= Data for analysis =
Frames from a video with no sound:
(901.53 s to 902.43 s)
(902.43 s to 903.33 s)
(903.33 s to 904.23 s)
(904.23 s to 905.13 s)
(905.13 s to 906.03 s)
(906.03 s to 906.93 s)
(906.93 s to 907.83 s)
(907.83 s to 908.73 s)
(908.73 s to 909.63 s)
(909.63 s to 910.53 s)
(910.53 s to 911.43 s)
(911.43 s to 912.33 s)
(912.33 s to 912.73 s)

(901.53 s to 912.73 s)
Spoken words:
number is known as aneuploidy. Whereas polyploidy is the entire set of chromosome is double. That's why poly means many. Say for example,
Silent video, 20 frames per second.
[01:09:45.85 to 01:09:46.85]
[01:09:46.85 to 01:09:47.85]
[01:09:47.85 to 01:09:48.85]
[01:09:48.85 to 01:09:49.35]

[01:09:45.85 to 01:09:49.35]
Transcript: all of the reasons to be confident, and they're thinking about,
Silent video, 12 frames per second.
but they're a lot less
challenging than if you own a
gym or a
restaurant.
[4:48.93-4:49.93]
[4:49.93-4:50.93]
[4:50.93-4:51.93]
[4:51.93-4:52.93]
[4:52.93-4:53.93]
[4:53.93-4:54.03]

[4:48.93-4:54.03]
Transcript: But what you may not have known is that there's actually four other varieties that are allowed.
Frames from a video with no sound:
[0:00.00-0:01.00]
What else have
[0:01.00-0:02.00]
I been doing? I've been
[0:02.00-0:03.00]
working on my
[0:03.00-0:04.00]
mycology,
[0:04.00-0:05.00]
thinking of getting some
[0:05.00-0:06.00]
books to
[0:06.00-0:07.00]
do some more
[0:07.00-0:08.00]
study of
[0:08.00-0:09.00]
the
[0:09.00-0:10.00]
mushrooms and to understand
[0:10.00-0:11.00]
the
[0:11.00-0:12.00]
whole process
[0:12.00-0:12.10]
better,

= Your goal =
Repeat the entries exactly, all of them.

= Response =
Frames from a video with no sound:
(901.53 s to 902.43 s)
(902.43 s to 903.33 s)
(903.33 s to 904.23 s)
(904.23 s to 905.13 s)
(905.13 s to 906.03 s)
(906.03 s to 906.93 s)
(906.93 s to 907.83 s)
(907.83 s to 908.73 s)
(908.73 s to 909.63 s)
(909.63 s to 910.53 s)
(910.53 s to 911.43 s)
(911.43 s to 912.33 s)
(912.33 s to 912.73 s)

(901.53 s to 912.73 s)
Spoken words:
number is known as aneuploidy. Whereas polyploidy is the entire set of chromosome is double. That's why poly means many. Say for example,
Silent video, 20 frames per second.
[01:09:45.85 to 01:09:46.85]
[01:09:46.85 to 01:09:47.85]
[01:09:47.85 to 01:09:48.85]
[01:09:48.85 to 01:09:49.35]

[01:09:45.85 to 01:09:49.35]
Transcript: all of the reasons to be confident, and they're thinking about,
Silent video, 12 frames per second.
but they're a lot less
challenging than if you own a
gym or a
restaurant.
[4:48.93-4:49.93]
[4:49.93-4:50.93]
[4:50.93-4:51.93]
[4:51.93-4:52.93]
[4:52.93-4:53.93]
[4:53.93-4:54.03]

[4:48.93-4:54.03]
Transcript: But what you may not have known is that there's actually four other varieties that are allowed.
Frames from a video with no sound:
[0:00.00-0:01.00]
What else have
[0:01.00-0:02.00]
I been doing? I've been
[0:02.00-0:03.00]
working on my
[0:03.00-0:04.00]
mycology,
[0:04.00-0:05.00]
thinking of getting some
[0:05.00-0:06.00]
books to
[0:06.00-0:07.00]
do some more
[0:07.00-0:08.00]
study of
[0:08.00-0:09.00]
the
[0:09.00-0:10.00]
mushrooms and to understand
[0:10.00-0:11.00]
the
[0:11.00-0:12.00]
whole process
[0:12.00-0:12.10]
better,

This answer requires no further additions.